Despite the crushing pressure of the fiscal cliff and the federal economy, I came back from Washington, DC last Thursday after spending several days with some Michigan colleagues and colleagues from around the country at the Afterschool Alliance National Network meeting feeling quite proud of my Michigan Congressional Delegation.
Some members of our delegation have been, of course, champions building extended learning opportunity (before- and after-school, summer learning, other opportunities outside the traditional school day) over their entire political careers. Some are just beginning their careers in Washington and are thinking strategically about how support of extended learning may fit into their own political legacies. And some, who are not always supportive of public spending, were indeed intrigued by the way that the largest federal investment in afterschool, the 21st Century Community Learning Centers, maximizes federal investment by encouraging innovative and targeted partnerships geared toward the needs and strengths of each local community. These partnerships have demonstrated impact on the educational and life success of young people; provide support for families; and build stronger communities.
The evidence is crystal clear that high quality afterschool and summer programs accelerate student achievement, particularly for those most at risk of school failure – closing the achievement gap.
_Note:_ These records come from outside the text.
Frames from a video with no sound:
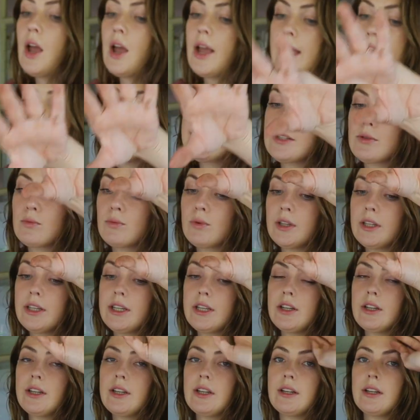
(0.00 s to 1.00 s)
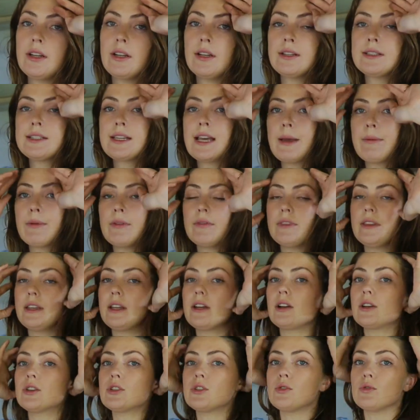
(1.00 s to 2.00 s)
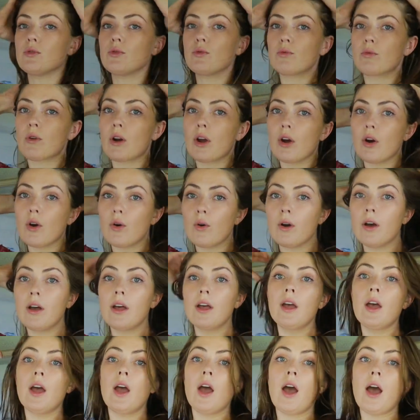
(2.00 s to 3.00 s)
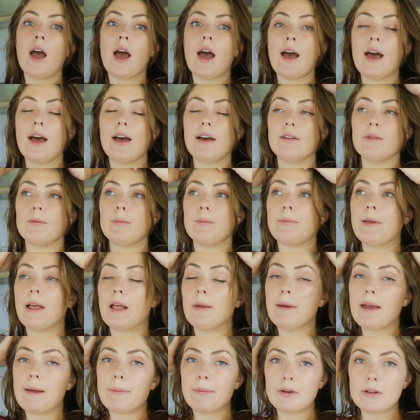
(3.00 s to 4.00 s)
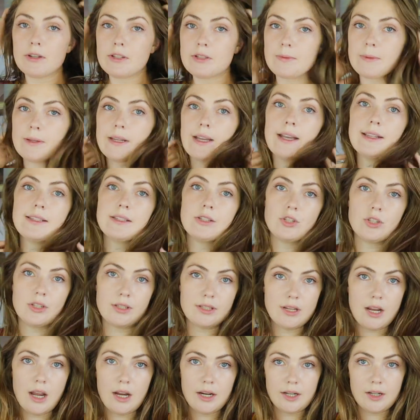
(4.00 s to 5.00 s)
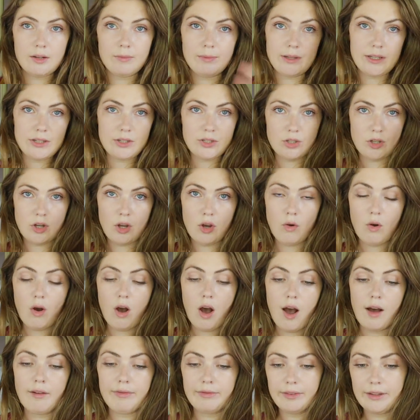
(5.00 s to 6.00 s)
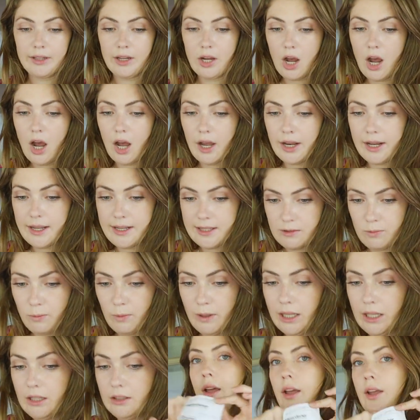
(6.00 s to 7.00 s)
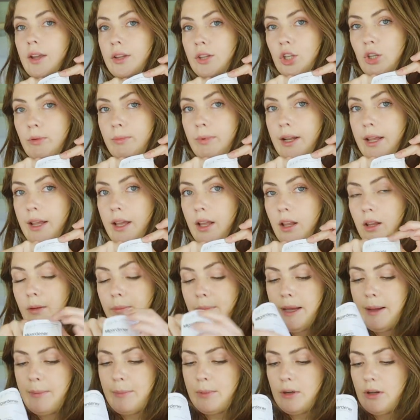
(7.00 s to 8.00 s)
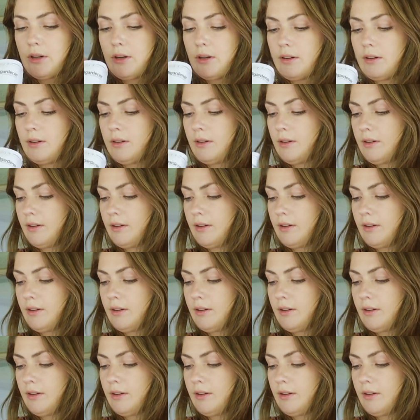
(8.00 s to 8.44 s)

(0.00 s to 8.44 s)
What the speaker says: It's a really good time of the year to grow bell peppers because it's just not going to be so awfully hot as well. Cubanelle pepper.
In case there was any doubt, the Afterschool Alliance has brought together literally decades of research that brings together best practices and the impact of those practices in a new compendium, Expanding Minds and Opportunities: Leveraging the Power of Afterschool and Summer Learning for Student Success.
Unfortunately, upon my return to Lansing, I was not so proud of the way that the Governor has again left off his priority list, as evidenced by the FY14 budget release last week, investment in one of the most powerful tools toward increased educational achievement and equity at his disposal – afterschool. While I am extremely excited about the impact of the kinds of investments to our early childhood system he is proposing, these investments early will fail to reap all of the successes that they could without continued, targeted investment intended to build equity in outcomes throughout children’s educational careers.
Michigan’s Children will once again be working hard over the next months to ensure that we reinstate funding for extended learning opportunities – once funded at $16 million through the state budget. Federal investment is not enough; we need to make this equity strategy a priority in our own budget as well, serving to make a dent in the kind of investment necessary to provide opportunities for all who need them. In addition, any cuts to the Child Care subsidy Program, 40% of which supports elementary school participation in before- and after-school opportunities, should be taken with caution.
Now the Legislature has their chance to build Michigan’s investment in extended learning opportunities. Join us in making sure that they do just that.